# How to hunt for job in Singapore



## simonsays (Feb 11, 2009)

seoexperts said:


> Hi,
> I am 8 years experienced SEO Expert. I was working at Mumbai based SEO company as SEO Manager. I recently left my job.


Well, you did do your search I guess .. 



> In some discussion board, they have mentioned that Singapore is over crowded by foreigners and it is difficult to find job in Singapore as a foreigner.


True .. and yes .. it is hard for Foreigners .. and the MOM is tighenting up the rules



> What is the best way to find SEO related job in Singapore? Shall i visit Singapore on visit pass and search for job?


You can visit and look .. no risk, no gain .. 



> Please guide me what should i do because visiting singapore and looking for job costs too much. If visiting is required then i can also visit singapore and look for the job. I want to know whether "Singapore is over crowded by foreigners and it is difficult to find job in Singapore as a foreigner" statement is correct or not.

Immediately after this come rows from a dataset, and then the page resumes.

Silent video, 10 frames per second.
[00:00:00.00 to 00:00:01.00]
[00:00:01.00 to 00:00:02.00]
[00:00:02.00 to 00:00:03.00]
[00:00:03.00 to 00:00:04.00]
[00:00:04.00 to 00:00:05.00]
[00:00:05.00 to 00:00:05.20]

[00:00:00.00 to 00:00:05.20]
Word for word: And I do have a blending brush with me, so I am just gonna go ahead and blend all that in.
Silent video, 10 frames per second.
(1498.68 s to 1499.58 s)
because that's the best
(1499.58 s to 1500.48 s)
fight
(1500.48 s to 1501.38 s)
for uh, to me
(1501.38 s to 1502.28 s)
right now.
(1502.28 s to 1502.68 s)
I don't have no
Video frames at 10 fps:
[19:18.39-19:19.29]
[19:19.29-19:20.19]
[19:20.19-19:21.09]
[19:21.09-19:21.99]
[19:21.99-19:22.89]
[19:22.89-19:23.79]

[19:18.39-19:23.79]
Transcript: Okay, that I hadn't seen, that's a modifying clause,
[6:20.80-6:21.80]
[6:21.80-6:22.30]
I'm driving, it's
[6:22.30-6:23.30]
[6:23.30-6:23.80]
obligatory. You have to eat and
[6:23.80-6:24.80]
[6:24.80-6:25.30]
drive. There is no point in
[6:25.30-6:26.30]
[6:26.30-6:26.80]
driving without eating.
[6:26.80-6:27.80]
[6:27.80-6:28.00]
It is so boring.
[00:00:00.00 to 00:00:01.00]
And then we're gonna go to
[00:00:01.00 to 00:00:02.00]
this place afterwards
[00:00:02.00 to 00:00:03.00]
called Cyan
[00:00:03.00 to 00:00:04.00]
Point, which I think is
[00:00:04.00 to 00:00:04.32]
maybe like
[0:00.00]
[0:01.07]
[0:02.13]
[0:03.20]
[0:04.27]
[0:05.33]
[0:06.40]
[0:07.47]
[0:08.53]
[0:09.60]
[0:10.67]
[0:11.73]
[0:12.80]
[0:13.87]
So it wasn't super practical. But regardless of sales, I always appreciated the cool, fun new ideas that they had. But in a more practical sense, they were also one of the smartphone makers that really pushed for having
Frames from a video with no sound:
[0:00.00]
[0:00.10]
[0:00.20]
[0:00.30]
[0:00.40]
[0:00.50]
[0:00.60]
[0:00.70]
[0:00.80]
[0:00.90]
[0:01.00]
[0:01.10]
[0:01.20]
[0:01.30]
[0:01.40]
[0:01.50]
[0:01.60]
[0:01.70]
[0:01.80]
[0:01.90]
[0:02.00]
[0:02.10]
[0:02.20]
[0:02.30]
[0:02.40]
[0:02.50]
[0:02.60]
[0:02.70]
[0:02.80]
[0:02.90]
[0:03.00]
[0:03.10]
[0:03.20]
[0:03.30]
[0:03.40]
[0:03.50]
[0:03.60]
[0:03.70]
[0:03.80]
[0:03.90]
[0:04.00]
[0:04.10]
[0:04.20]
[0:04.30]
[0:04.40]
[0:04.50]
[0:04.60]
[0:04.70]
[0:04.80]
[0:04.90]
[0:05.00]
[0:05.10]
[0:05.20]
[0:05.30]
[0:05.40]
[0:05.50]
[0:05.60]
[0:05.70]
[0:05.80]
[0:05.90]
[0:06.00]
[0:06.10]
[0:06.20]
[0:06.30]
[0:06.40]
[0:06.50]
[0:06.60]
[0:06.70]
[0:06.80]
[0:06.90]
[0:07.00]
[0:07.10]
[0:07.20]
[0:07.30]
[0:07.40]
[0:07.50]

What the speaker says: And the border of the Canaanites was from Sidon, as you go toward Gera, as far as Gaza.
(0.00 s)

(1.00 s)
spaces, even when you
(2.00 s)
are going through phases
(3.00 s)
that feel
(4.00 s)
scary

Singapore is not a anti foreigner country. If you worth your salt, you will find an employer and MOM will approve your pass. The key is what is it you are bringing to the table, that a local or a resident here cannot, to justify employing a foreigner ?



> Is foreigner get jobs in singapore


 ???? 

BTW, if anybody thinks it is unfair to reduce the flow of foreigners, think again. Say, for example, how easy it is for foreigners to get work pass to work there ?

Singapore is much more open, than any regional country .. things just got a bit tighter now ..


----------